Outdated Version

You are viewing an older version of this section. View current production version.

Geospatial Guide

MemSQL has added support for geospatial queries. The term “geospatial” covers a very broad range of features. There is a formal standardization for some of those features, known as SQL-MM or OpenGIS. The features in MemSQL are not a complete implementation of that standard, but follow the same structure.

At a basic level, geospatial support requires three things: datatypes, topological functions, and measurement functions.

Geospatial types

image

The three main geospatial object types are points, paths, and polygons. We support a subset of the standard “Well-Known Text” (WKT) syntax to describe them. For example, a POINT is a simple longitude / latitude pair. Note the lack of a comma between the numbers.

"POINT(-74.044514 40.689244)"

A linestring or path object is an ordered list of points. The points (vertices) in a linestring (or polygon) object are connected by edges.

"LINESTRING(0 0, 0 1, 1 1)"

A polygon is similar to a linestring, except that it is “closed.” That is, it must have at least three unique points, and the first and last point-pairs must be equal:

"POLYGON((0 0, 0 1, 1 1, 0 0))"

You can also describe multiple shapes (or rings) inside a polygon object, i.e., a polygon object can also be represented as a set of rings. For example, a set of islands, or a lake inside a country.
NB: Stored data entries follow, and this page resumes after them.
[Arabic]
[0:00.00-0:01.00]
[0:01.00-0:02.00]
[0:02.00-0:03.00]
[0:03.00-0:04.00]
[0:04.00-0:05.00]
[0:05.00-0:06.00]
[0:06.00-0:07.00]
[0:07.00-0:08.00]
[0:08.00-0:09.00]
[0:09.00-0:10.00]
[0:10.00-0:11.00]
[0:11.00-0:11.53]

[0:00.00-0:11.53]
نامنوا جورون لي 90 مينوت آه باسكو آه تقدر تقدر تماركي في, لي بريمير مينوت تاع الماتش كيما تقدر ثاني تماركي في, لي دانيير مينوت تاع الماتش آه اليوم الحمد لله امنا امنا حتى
Each ring is represented as a set of points. The first ring (external ring) in the set represents the shape of the polygon. The subsequent rings in the set (internal rings) represent the holes in the shape. The rings within the boundary of a polygon (internal rings) can never cross. They may however intersect at a point, but only as a tangent. Each respective shape embedded within a polygon object is represented using the following notation.

"POLYGON(Ring 0, Ring 1, ... Ring N)"

Note the parenthesis around pairs of numbers, which are separated by commas.
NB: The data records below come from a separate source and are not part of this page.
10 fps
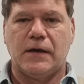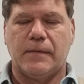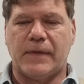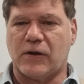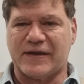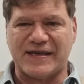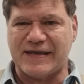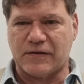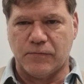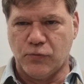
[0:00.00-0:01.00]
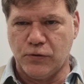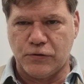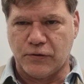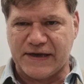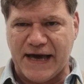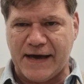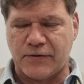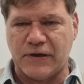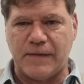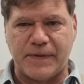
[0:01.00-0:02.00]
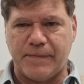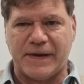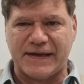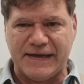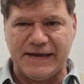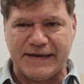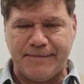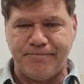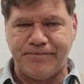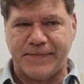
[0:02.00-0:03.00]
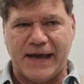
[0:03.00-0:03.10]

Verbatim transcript: Marotta è stato molto chiaro nel prepartita,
"POLYGON((0 0, 0 10, 10 10, 10 0, 0 0), (5 5, 6 5, 5 6, 5 5))"

In the above example, rings (0 0, 0 10, 10 10, 10 0, 0 0) and (5 5, 6 5, 5 6, 5 5) represent Ring 0 and Ring 1, respectively.
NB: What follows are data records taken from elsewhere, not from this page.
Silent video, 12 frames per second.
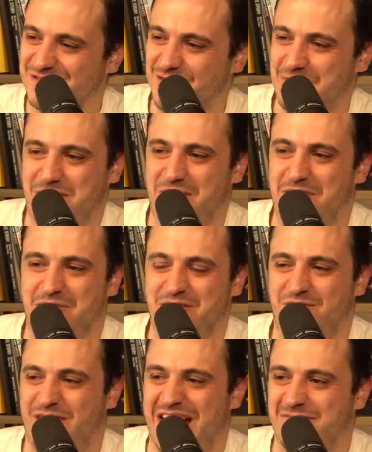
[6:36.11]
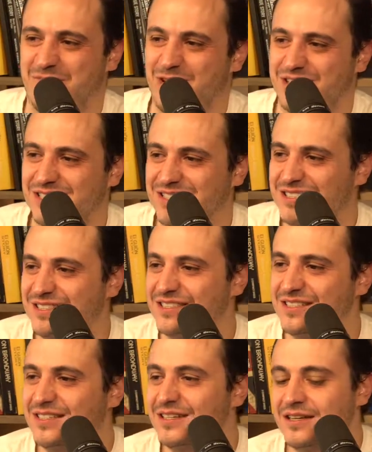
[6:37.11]
Fue, un pedo muy,
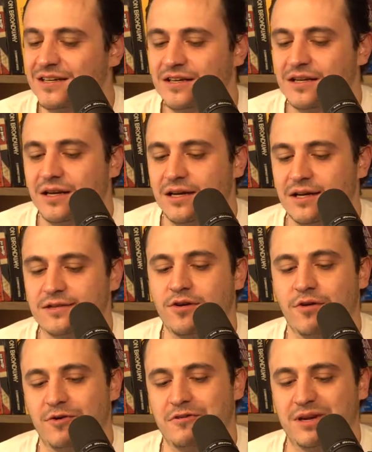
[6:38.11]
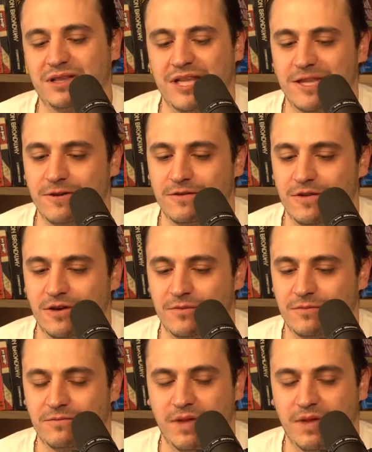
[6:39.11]
Estuvo chido la neta ese día. Estuvo muy divertido y fue como...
All geospatial functions can accept either a geospatial object or the equivalent WKT string as arguments. MemSQL does not support the MULTIPOLYGON, GEOMETRY, CURVE, or other keywords.

Creating a geospatial table

Geospatial objects are just another data type in MemSQL and can be used right alongside numbers, strings, and JSON. To create a column that holds point data, use the GeographyPoint type. For path and polygon data, use the Geography type.

Info

It is possible to store POINTs in the Geography type, but is not recommended. The GeographyPoint type was designed specifically for point data, and is highly optimized for memory efficiency and speed.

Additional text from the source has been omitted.